### Task brief
Transcribe the data that follows without changing a word, and omit the pictures.

### Records supplied
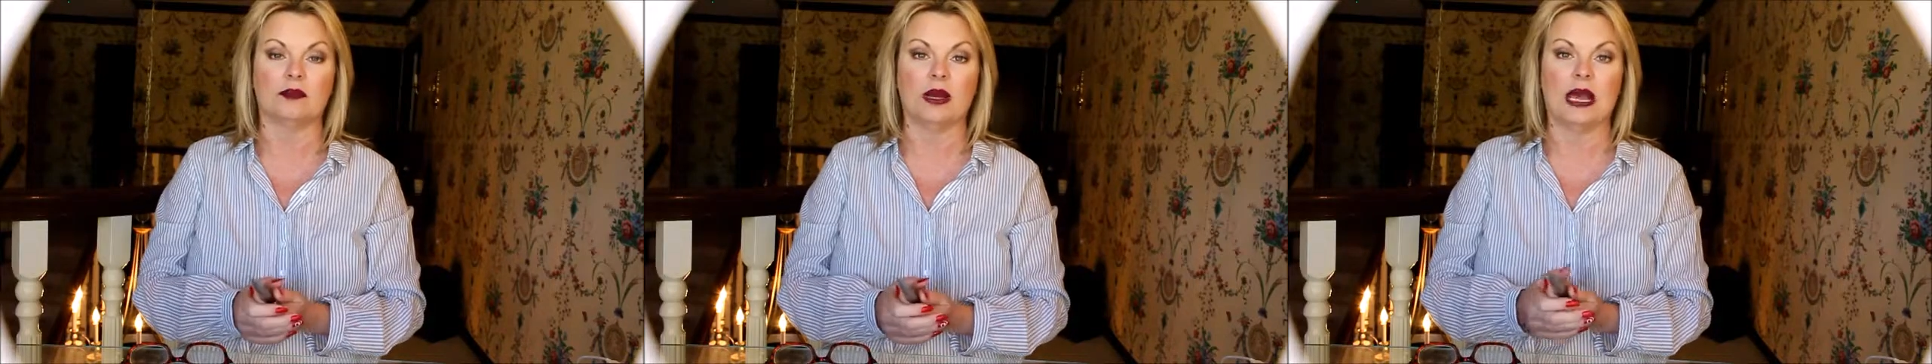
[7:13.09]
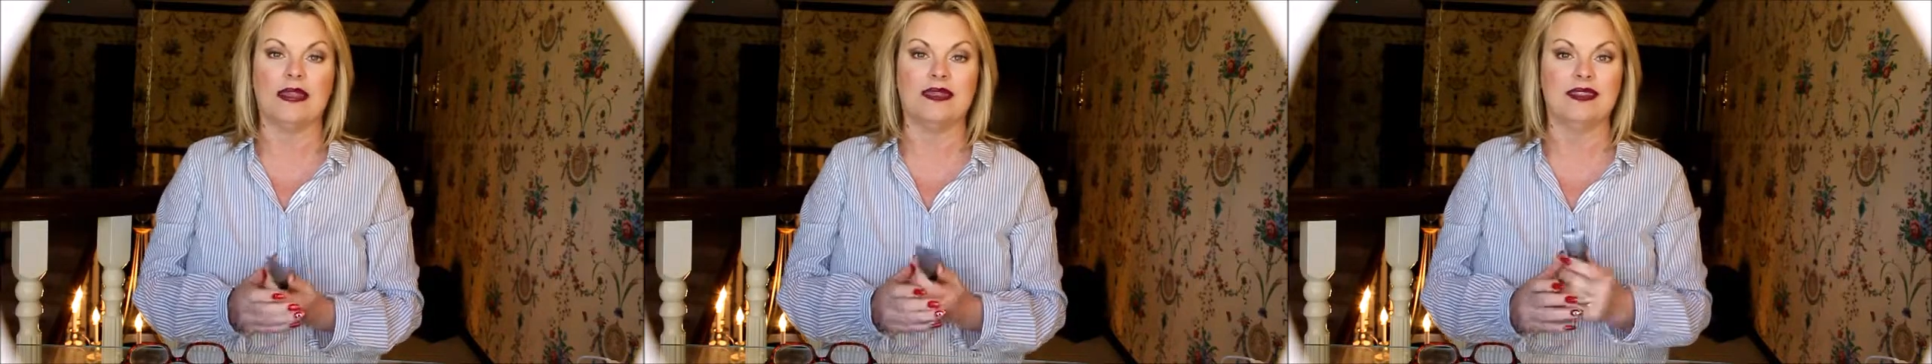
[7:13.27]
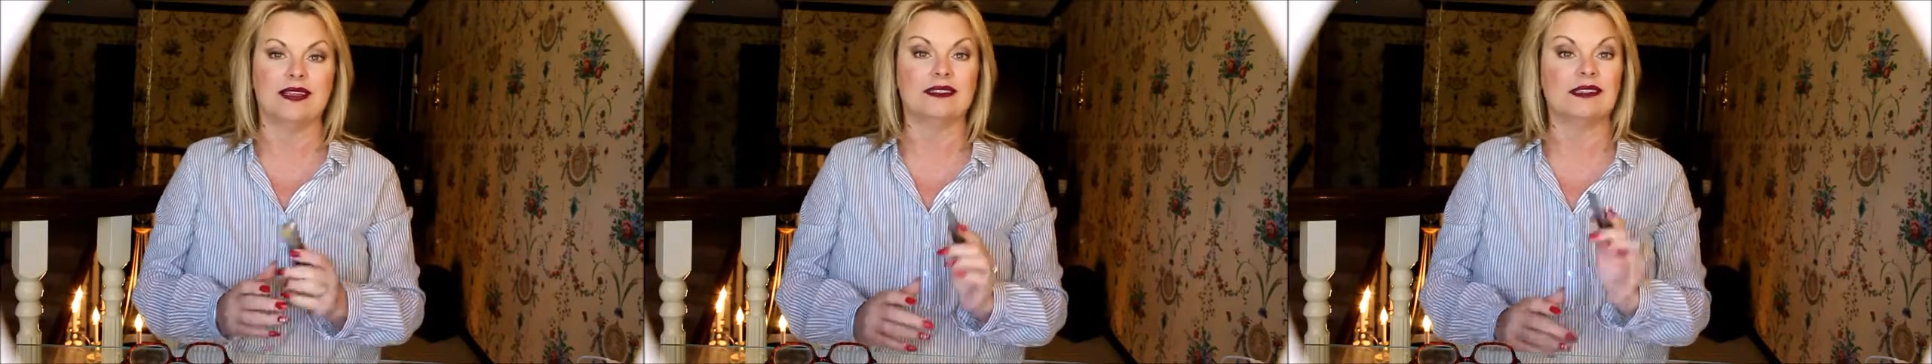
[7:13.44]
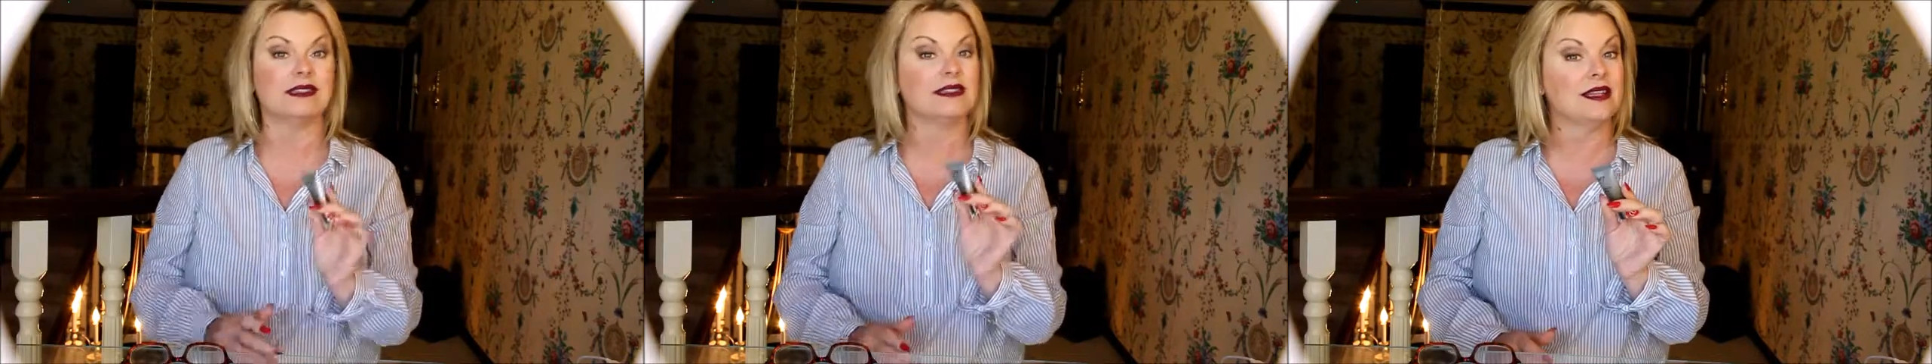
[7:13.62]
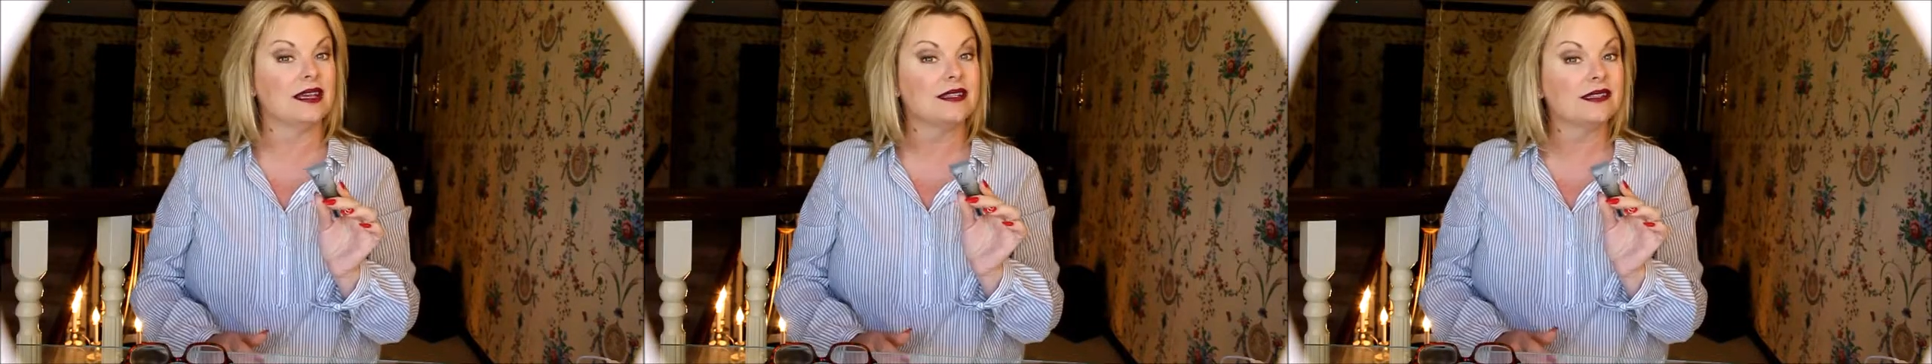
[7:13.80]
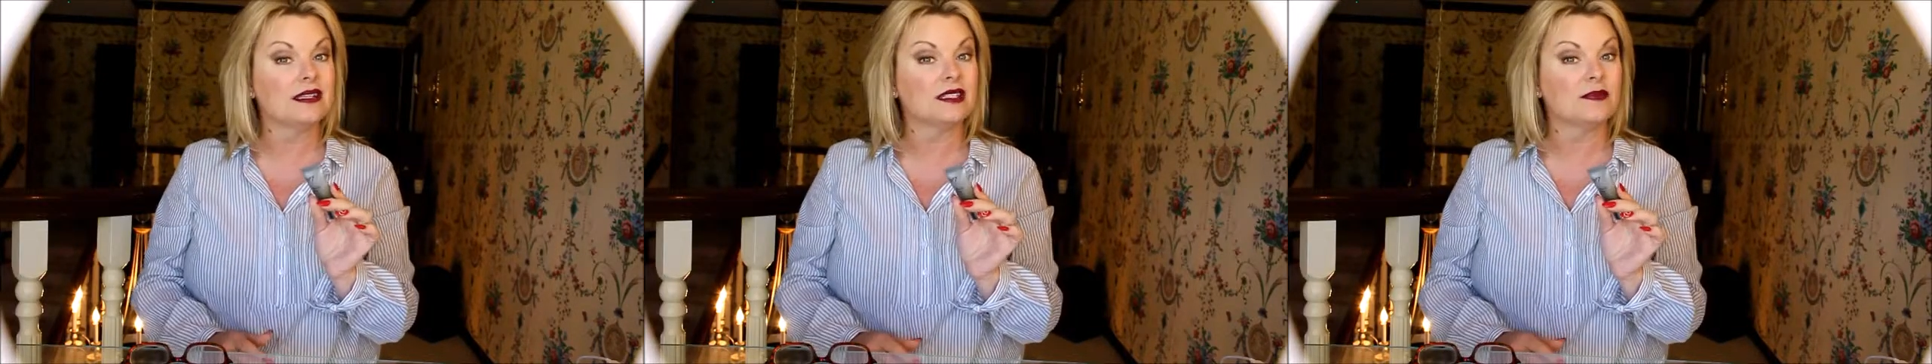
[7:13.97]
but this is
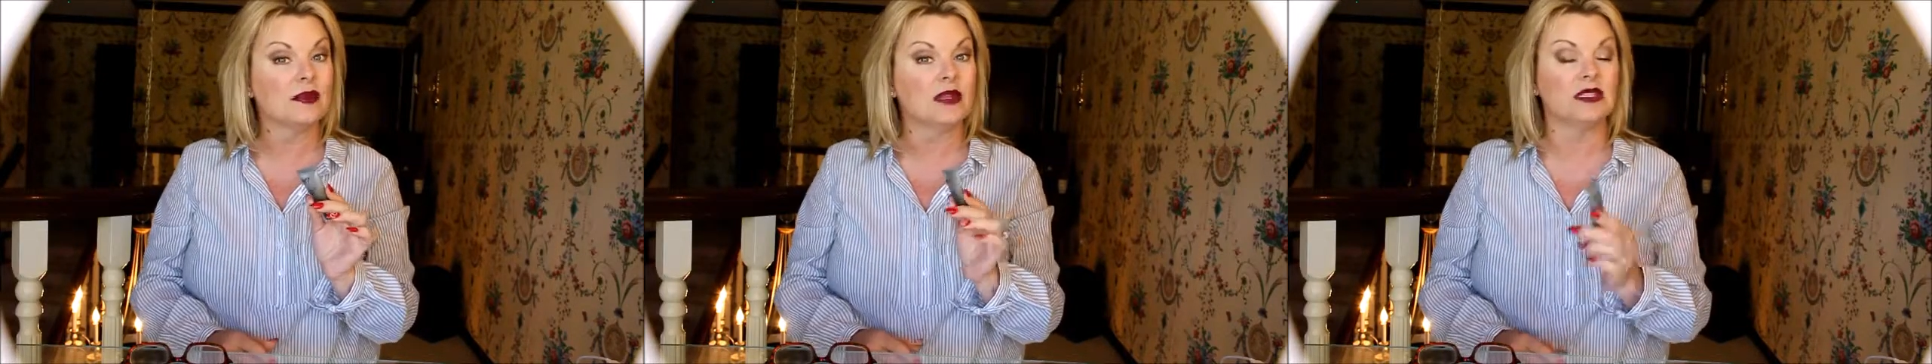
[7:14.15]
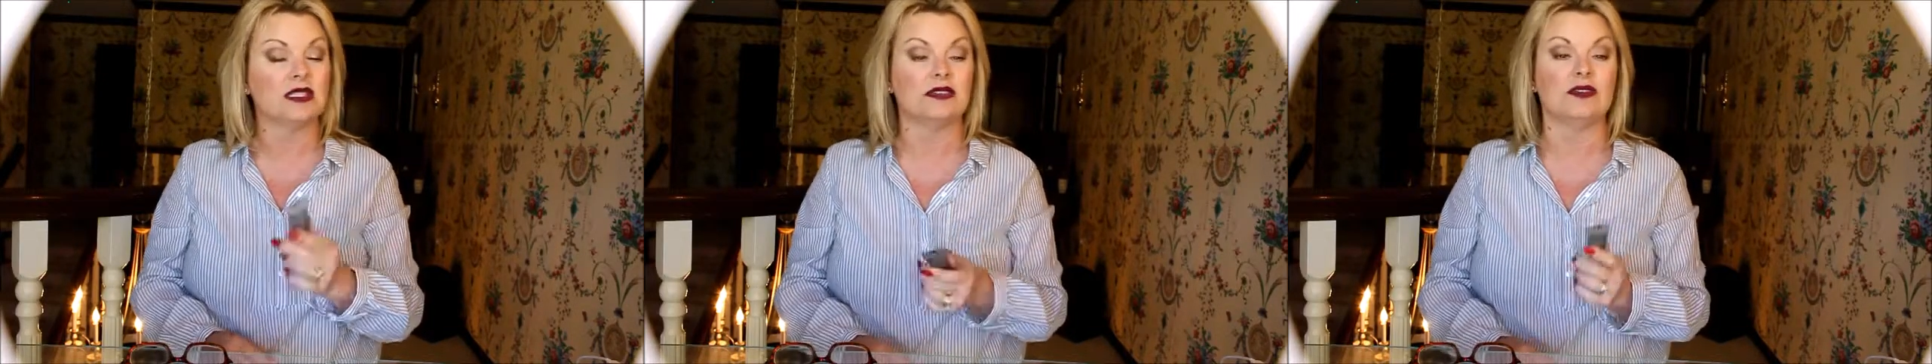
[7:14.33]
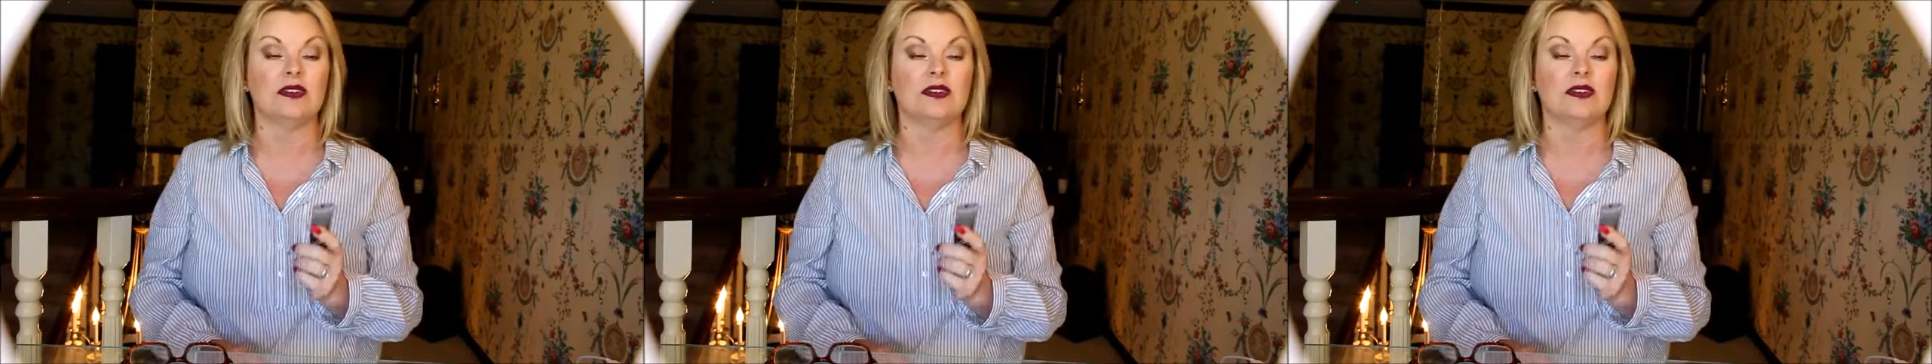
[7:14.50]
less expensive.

### Problem solution
[7:13.09]
[7:13.27]
[7:13.44]
[7:13.62]
[7:13.80]
[7:13.97]
but this is
[7:14.15]
[7:14.33]
[7:14.50]
less expensive.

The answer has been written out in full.